# Histograms: Graphical Technique for Statistical Data

A *histogram* is a graph that represents the probability distribution of a dataset. A histogram has a series of vertical bars where each bar represents a single value or a range of values for a variable. The heights of the bars indicate the frequencies or probabilities for the different values or ranges of values.

For example, this figure shows a histogram of the daily prices of Apple stock from January 1, 2013 to December 31, 2013.

According to this histogram, most of the prices were between $60 and $65; the price was in this range 81 times during the year. The second most frequently observed prices were between $55 and $60; the price landed in this range 44 times during the year. The third most frequent range of prices was between $65 and $70, and the fourth most frequent range of prices was between $70 and $75. Very few prices were between $50 and $55, and the fewest prices observed during the year were between $80 and $85.

Based on the graph, the mean and median price were close to the $60 to $65 range. The actual mean was $65.67, and the actual median was $63.65. Since the mean exceeds the median, the distribution of prices for 2013 was *positively skewed.* This indicates that the likelihood of an extremely large price is somewhat greater than the likelihood of an extremely low price.

A distribution is positively skewed if the mean is greater than the median; it is negatively skewed if the mean is less than the median. The distribution is symmetrical about the mean if the mean equals the median. How much the data is skewed depends on how far the mean and median differ.

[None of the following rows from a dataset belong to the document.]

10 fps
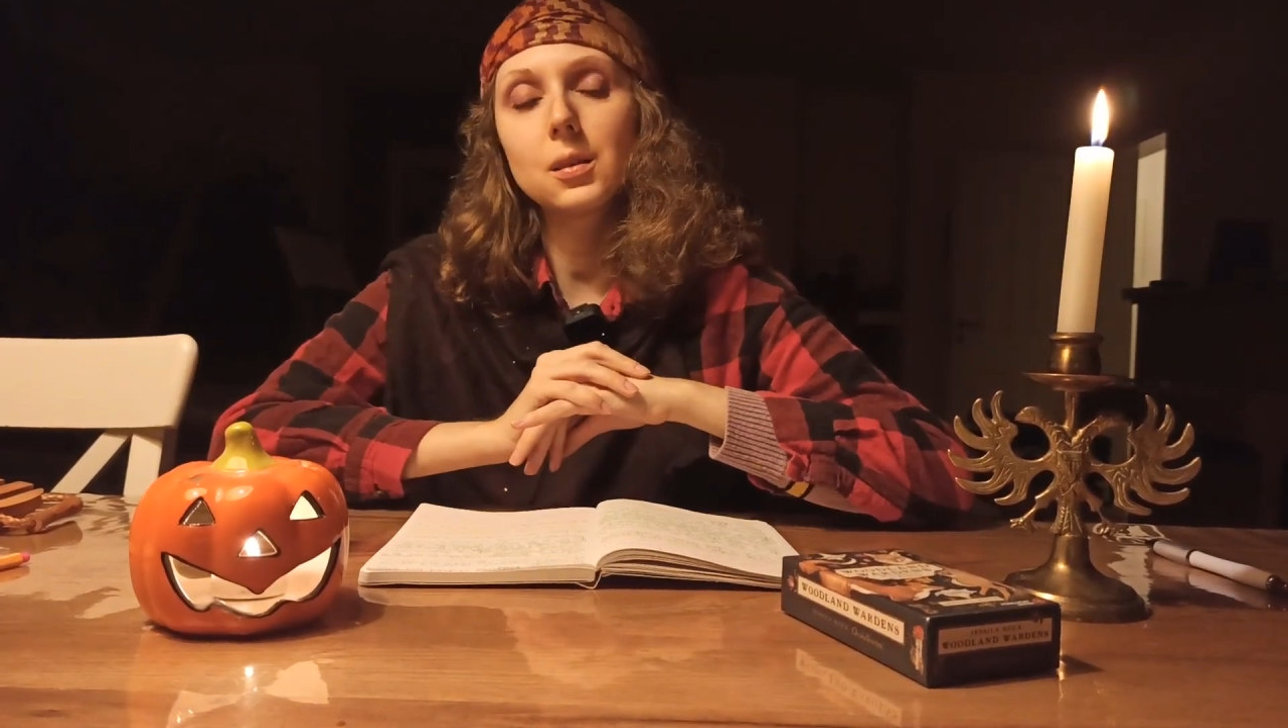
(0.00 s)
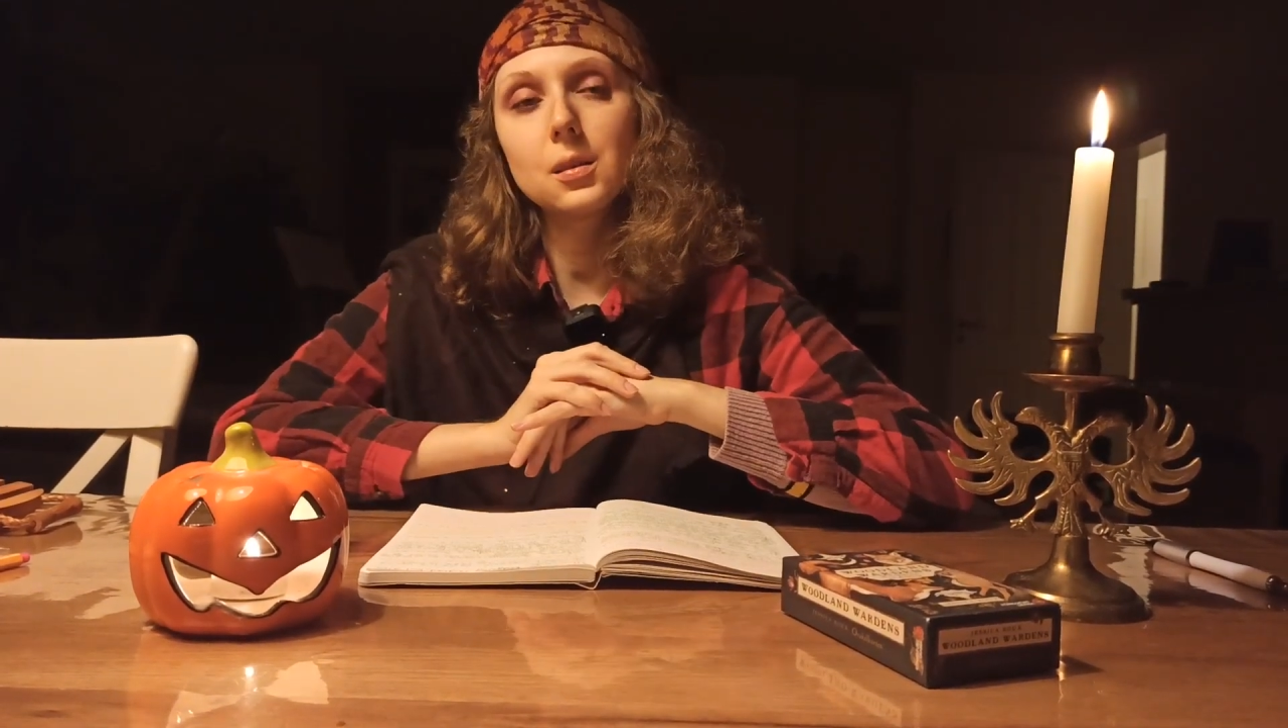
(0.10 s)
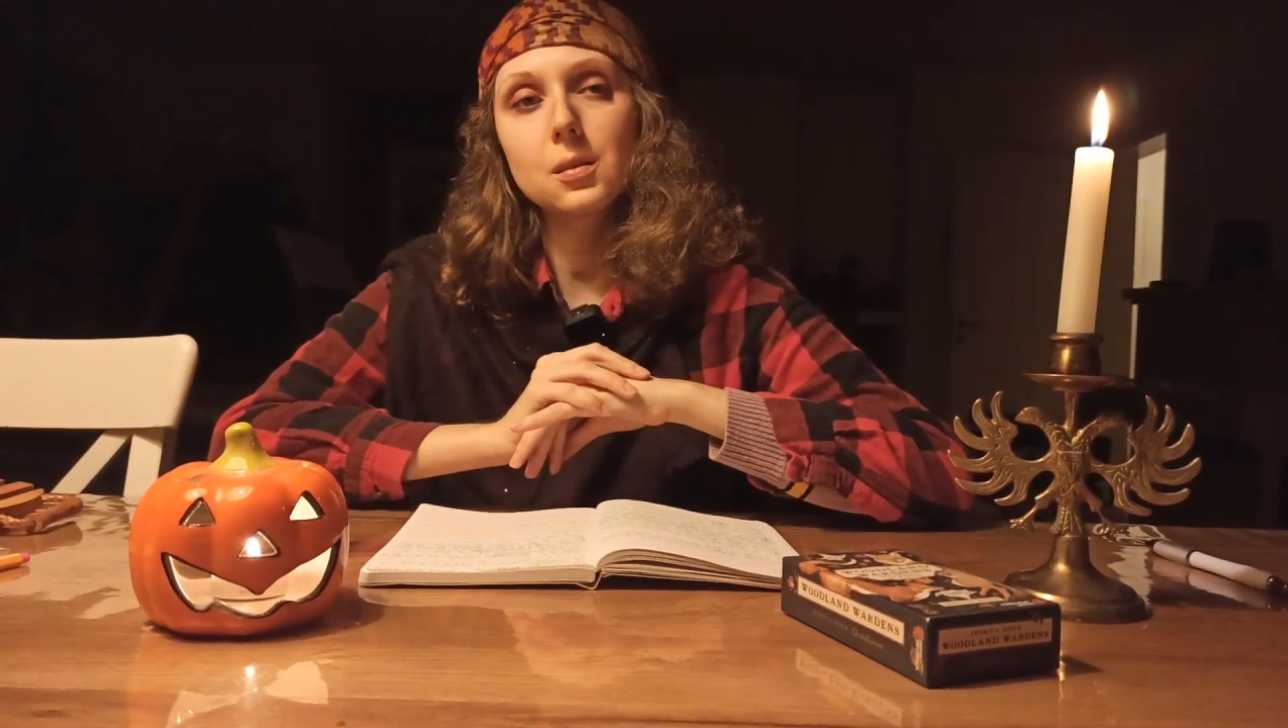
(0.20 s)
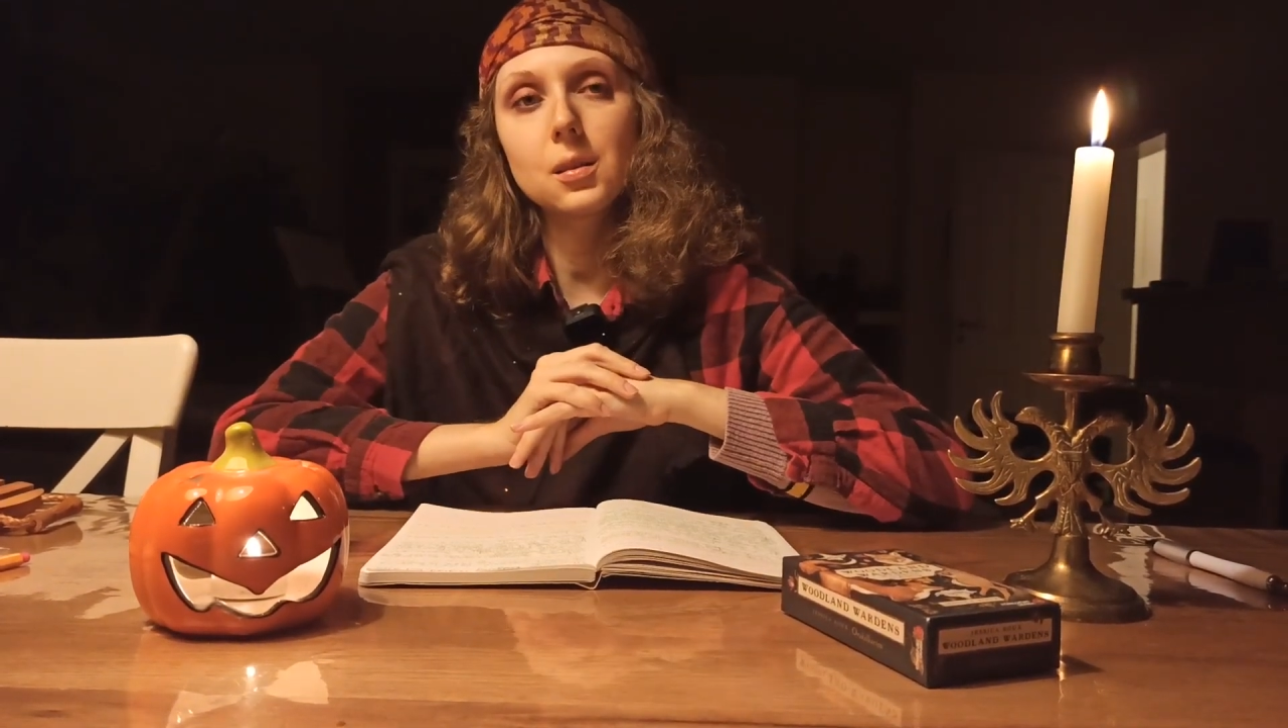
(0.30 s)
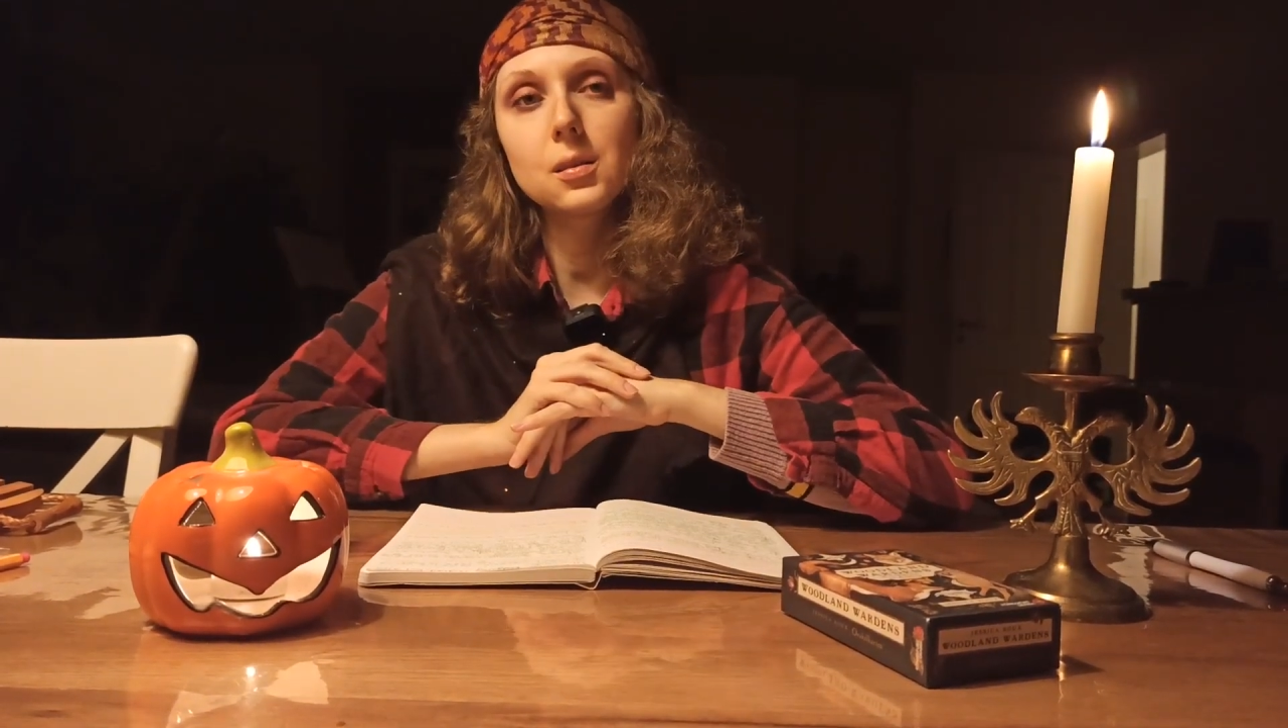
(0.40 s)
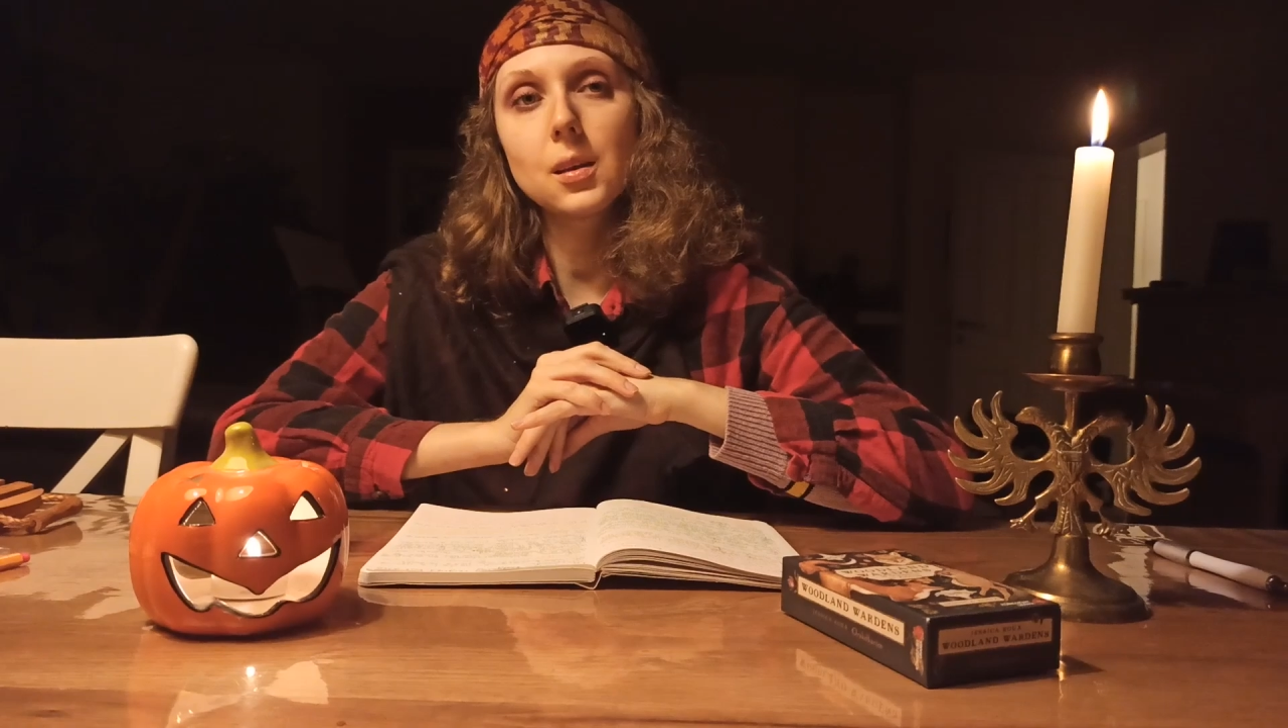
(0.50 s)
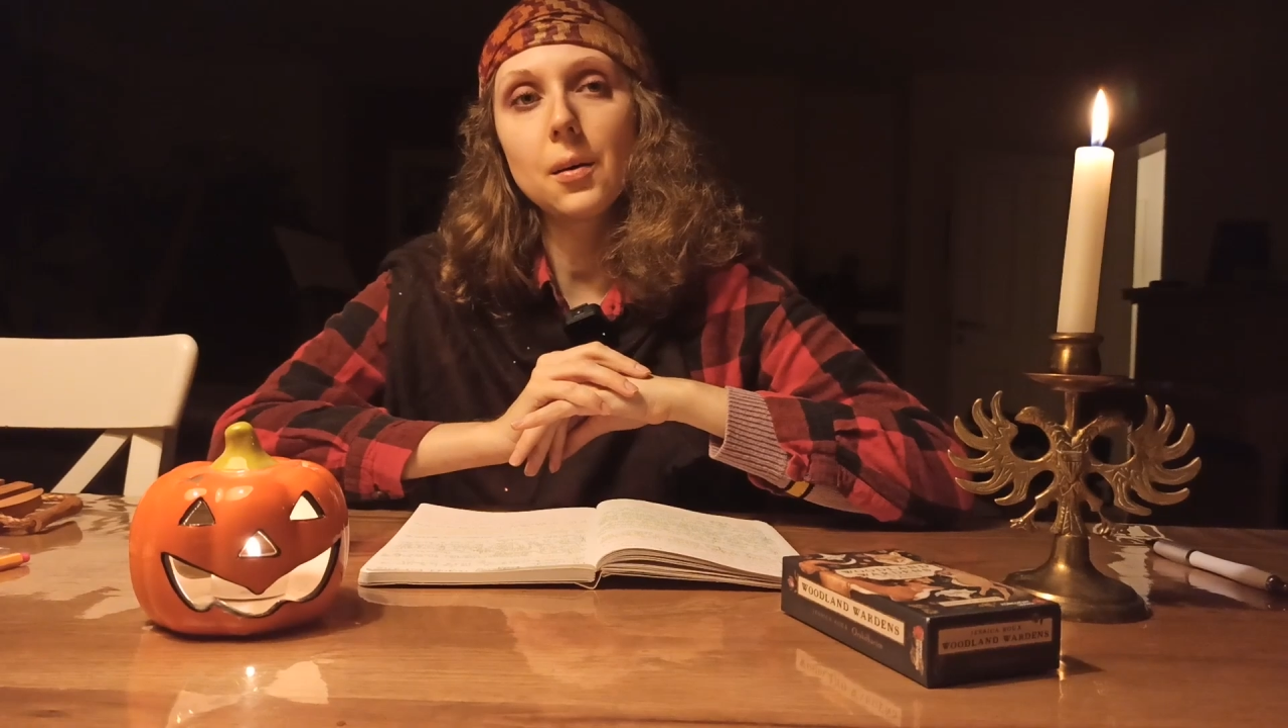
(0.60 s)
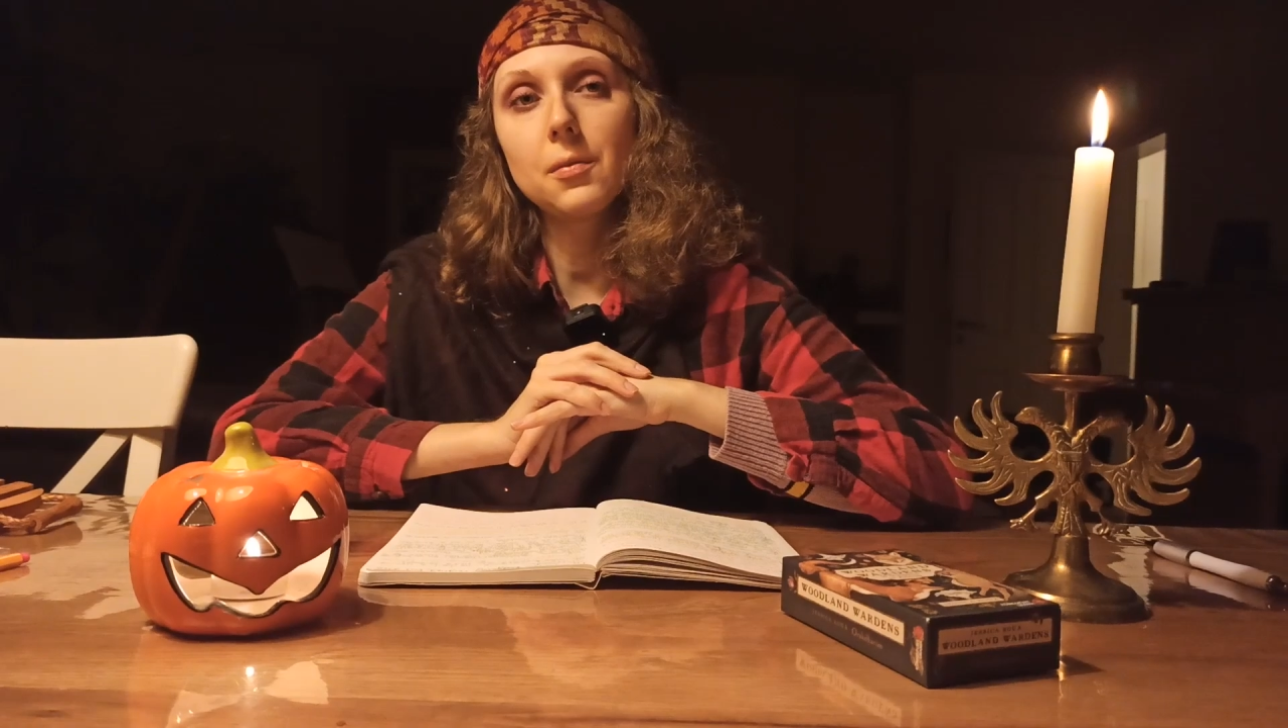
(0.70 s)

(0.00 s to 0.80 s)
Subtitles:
this is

If they are very close, it’s sometimes practical to treat the distribution as symmetric.

As another example, this figure shows a histogram of the daily prices of the S&P 500 stock index from January 1, 2013 to December 31, 2013.

According to the histogram in Figure 12-10, the most frequently observed range of prices during the year was between $1,650 and $1,700. The mean turned out to be $1,643.80, and the median was $1,650.41. Unlike Apple stock, the mean was *below* the median; the distribution of prices for 2013 is *negatively skewed.* This indicates that there was a slightly greater tendency for the Standard and Poor’s 500 to trade below the mean than above the mean in 2013.

One of the most important uses of histograms is to determine if a dataset follows a specified probability distribution. Although there are many formal statistical tests to determine which probability distribution a dataset follows, it’s good practice to visually inspect the data with a graph before engaging in any formal statistical tests.

The histogram of Apple prices provides strong evidence that Apple stock prices are *not* normally distributed. The normal distribution is *symmetrical* about its mean, whereas the Apple stock prices are positively skewed. The histogram of S&P prices provides strong evidence that the S&P 500 is also unlikely to be normally distributed because its distribution is negatively skewed.

Formal statistical tests would be required to show that neither distribution is normal, but the graphs are highly suggestive. Because many statistical tests are based on the assumption of normality, it’s important to determine if a distribution is truly normal before you use any of these tests.